• **INSTRUCTIONS TO FOLLOW**:
The full set of lines below has to be written out again exactly.

• **DATA LISTING**:
=== Section Start ===

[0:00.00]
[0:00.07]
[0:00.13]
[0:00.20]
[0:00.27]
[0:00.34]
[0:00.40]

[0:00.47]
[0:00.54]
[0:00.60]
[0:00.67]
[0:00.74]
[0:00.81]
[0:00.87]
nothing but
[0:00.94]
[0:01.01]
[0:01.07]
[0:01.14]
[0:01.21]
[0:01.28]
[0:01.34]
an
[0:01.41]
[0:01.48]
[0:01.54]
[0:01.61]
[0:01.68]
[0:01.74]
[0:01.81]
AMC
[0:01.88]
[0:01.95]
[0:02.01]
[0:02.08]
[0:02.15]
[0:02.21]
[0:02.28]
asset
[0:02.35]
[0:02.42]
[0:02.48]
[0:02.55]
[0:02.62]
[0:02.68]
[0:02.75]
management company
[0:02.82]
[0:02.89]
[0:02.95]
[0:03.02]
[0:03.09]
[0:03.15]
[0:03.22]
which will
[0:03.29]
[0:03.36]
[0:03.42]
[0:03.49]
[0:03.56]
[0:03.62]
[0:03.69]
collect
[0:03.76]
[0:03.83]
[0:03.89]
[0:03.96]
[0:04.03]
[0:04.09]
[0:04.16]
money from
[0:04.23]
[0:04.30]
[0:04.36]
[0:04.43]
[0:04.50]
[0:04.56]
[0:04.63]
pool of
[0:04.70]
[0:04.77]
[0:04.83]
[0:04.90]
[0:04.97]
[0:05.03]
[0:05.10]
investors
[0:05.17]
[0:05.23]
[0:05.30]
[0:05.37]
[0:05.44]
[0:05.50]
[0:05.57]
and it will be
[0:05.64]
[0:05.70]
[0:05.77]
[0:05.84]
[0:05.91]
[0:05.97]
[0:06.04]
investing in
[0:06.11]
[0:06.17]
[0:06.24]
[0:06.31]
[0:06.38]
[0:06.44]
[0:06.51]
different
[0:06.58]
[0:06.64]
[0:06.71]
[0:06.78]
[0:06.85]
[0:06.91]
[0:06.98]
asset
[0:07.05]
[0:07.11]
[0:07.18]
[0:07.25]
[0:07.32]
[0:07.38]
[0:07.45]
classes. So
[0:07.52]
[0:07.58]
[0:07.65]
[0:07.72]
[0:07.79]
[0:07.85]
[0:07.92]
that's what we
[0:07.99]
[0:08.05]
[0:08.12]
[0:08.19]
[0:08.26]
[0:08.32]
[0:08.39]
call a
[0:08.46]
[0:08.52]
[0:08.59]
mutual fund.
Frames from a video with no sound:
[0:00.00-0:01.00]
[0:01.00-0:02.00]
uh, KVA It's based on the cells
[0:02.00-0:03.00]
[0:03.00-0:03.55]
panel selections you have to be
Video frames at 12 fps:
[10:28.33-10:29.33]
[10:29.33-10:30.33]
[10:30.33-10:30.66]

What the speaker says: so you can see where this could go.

=== Section End ===

• **YOUR SOLUTION**:
[0:00.00]
[0:00.07]
[0:00.13]
[0:00.20]
[0:00.27]
[0:00.34]
[0:00.40]

[0:00.47]
[0:00.54]
[0:00.60]
[0:00.67]
[0:00.74]
[0:00.81]
[0:00.87]
nothing but
[0:00.94]
[0:01.01]
[0:01.07]
[0:01.14]
[0:01.21]
[0:01.28]
[0:01.34]
an
[0:01.41]
[0:01.48]
[0:01.54]
[0:01.61]
[0:01.68]
[0:01.74]
[0:01.81]
AMC
[0:01.88]
[0:01.95]
[0:02.01]
[0:02.08]
[0:02.15]
[0:02.21]
[0:02.28]
asset
[0:02.35]
[0:02.42]
[0:02.48]
[0:02.55]
[0:02.62]
[0:02.68]
[0:02.75]
management company
[0:02.82]
[0:02.89]
[0:02.95]
[0:03.02]
[0:03.09]
[0:03.15]
[0:03.22]
which will
[0:03.29]
[0:03.36]
[0:03.42]
[0:03.49]
[0:03.56]
[0:03.62]
[0:03.69]
collect
[0:03.76]
[0:03.83]
[0:03.89]
[0:03.96]
[0:04.03]
[0:04.09]
[0:04.16]
money from
[0:04.23]
[0:04.30]
[0:04.36]
[0:04.43]
[0:04.50]
[0:04.56]
[0:04.63]
pool of
[0:04.70]
[0:04.77]
[0:04.83]
[0:04.90]
[0:04.97]
[0:05.03]
[0:05.10]
investors
[0:05.17]
[0:05.23]
[0:05.30]
[0:05.37]
[0:05.44]
[0:05.50]
[0:05.57]
and it will be
[0:05.64]
[0:05.70]
[0:05.77]
[0:05.84]
[0:05.91]
[0:05.97]
[0:06.04]
investing in
[0:06.11]
[0:06.17]
[0:06.24]
[0:06.31]
[0:06.38]
[0:06.44]
[0:06.51]
different
[0:06.58]
[0:06.64]
[0:06.71]
[0:06.78]
[0:06.85]
[0:06.91]
[0:06.98]
asset
[0:07.05]
[0:07.11]
[0:07.18]
[0:07.25]
[0:07.32]
[0:07.38]
[0:07.45]
classes. So
[0:07.52]
[0:07.58]
[0:07.65]
[0:07.72]
[0:07.79]
[0:07.85]
[0:07.92]
that's what we
[0:07.99]
[0:08.05]
[0:08.12]
[0:08.19]
[0:08.26]
[0:08.32]
[0:08.39]
call a
[0:08.46]
[0:08.52]
[0:08.59]
mutual fund.
Frames from a video with no sound:
[0:00.00-0:01.00]
[0:01.00-0:02.00]
uh, KVA It's based on the cells
[0:02.00-0:03.00]
[0:03.00-0:03.55]
panel selections you have to be
Video frames at 12 fps:
[10:28.33-10:29.33]
[10:29.33-10:30.33]
[10:30.33-10:30.66]

What the speaker says: so you can see where this could go.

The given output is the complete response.